Your objective:
Look through the data for the string "second". Copy every line where it is found.

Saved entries
_ _ _ _

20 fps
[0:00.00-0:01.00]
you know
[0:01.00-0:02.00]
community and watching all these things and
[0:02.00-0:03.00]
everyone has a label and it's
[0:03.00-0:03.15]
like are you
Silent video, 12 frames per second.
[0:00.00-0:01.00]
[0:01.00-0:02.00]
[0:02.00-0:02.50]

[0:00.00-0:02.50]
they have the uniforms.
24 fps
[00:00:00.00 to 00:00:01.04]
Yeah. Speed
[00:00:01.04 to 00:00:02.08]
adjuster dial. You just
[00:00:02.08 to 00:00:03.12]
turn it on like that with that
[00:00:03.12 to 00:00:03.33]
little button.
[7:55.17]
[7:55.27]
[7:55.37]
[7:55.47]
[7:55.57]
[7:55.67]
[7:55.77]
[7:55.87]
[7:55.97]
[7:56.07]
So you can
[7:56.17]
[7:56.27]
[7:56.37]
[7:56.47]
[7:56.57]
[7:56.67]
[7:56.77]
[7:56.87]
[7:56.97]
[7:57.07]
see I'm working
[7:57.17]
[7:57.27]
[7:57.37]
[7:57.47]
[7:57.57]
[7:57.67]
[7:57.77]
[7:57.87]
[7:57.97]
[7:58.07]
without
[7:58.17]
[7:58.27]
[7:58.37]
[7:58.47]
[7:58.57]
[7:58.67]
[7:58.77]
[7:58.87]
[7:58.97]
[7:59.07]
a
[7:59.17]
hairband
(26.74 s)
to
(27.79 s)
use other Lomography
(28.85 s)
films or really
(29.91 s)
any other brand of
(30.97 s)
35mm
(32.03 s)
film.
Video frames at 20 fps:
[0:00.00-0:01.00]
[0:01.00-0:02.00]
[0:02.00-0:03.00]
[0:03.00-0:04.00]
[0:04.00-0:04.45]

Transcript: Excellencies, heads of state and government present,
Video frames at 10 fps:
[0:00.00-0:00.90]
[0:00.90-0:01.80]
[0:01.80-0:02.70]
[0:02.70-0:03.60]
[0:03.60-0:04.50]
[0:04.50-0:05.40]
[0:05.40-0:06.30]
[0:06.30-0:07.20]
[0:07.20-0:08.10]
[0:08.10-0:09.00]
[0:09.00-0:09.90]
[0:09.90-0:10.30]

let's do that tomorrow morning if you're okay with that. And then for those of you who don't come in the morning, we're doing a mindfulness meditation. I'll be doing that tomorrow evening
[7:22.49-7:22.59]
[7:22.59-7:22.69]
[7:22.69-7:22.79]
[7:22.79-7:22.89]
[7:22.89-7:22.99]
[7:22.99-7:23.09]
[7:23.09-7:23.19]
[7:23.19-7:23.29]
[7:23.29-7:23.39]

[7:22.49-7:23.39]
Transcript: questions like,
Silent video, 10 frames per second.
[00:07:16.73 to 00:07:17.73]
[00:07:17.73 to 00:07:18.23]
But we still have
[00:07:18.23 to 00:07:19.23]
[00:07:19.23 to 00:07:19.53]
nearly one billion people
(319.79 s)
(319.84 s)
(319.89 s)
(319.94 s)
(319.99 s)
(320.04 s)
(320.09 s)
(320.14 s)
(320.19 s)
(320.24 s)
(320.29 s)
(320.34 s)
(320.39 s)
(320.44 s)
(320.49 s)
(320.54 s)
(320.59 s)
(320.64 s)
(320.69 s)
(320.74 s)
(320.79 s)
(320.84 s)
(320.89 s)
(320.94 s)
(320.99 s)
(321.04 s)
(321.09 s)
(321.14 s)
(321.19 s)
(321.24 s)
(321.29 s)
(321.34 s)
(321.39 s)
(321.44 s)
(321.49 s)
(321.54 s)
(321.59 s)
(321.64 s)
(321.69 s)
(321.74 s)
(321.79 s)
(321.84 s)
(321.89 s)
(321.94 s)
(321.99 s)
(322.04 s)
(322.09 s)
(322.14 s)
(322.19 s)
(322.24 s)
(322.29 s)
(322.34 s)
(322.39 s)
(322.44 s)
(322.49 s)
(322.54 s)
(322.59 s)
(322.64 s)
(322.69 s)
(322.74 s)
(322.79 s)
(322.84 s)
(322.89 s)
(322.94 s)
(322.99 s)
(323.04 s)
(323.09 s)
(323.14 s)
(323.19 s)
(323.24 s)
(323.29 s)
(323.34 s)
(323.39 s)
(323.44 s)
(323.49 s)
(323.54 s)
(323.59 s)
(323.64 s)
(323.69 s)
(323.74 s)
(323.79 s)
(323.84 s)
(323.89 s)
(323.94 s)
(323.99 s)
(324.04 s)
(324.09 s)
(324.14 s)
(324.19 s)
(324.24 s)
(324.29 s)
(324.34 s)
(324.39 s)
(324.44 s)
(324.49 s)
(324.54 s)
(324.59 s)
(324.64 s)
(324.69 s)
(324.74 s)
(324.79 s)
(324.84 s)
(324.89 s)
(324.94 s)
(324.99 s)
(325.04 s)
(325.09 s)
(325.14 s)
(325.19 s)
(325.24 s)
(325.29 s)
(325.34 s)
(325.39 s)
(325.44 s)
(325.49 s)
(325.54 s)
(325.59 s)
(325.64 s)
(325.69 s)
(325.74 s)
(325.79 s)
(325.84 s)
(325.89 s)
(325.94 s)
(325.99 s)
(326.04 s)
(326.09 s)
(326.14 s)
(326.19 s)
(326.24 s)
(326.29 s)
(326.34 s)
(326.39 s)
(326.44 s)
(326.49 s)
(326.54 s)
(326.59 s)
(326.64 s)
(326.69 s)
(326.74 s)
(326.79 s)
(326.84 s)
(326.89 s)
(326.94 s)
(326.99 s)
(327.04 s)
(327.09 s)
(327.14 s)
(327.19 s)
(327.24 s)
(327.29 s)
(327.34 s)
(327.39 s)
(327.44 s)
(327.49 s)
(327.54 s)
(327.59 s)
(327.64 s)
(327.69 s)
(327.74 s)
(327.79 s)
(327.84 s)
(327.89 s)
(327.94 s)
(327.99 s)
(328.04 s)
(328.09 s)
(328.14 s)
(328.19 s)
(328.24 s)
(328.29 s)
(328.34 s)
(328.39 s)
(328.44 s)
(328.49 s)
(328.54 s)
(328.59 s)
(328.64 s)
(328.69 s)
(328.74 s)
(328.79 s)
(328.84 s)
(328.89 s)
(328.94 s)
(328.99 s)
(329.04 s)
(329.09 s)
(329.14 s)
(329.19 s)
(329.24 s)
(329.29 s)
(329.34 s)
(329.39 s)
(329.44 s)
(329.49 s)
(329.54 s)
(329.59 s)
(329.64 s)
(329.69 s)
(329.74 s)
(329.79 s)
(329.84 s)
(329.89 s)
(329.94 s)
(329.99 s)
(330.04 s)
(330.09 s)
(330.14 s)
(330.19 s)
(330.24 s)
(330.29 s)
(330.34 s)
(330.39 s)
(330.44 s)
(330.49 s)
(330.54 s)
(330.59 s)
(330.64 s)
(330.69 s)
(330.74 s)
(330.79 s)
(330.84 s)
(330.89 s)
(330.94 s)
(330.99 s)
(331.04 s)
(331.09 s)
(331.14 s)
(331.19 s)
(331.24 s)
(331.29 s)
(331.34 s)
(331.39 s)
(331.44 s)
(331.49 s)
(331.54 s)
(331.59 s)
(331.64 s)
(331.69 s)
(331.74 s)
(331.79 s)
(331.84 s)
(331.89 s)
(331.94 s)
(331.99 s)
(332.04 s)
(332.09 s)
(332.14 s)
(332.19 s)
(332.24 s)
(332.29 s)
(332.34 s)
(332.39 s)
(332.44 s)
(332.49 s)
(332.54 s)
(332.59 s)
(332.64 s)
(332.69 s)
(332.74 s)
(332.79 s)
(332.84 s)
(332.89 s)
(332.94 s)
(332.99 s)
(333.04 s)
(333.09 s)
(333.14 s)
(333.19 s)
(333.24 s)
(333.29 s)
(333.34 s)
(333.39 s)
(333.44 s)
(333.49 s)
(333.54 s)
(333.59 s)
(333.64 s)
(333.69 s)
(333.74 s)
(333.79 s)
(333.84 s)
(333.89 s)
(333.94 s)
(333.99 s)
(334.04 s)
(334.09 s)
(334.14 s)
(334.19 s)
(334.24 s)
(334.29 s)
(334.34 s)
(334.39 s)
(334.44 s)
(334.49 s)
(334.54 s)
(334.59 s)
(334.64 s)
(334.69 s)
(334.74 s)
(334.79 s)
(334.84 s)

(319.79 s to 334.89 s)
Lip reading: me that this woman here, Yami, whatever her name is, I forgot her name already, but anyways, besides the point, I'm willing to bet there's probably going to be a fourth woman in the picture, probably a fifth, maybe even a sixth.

_ _ _ _

Response area:
Silent video, 12 frames per second.
Silent video, 10 frames per second.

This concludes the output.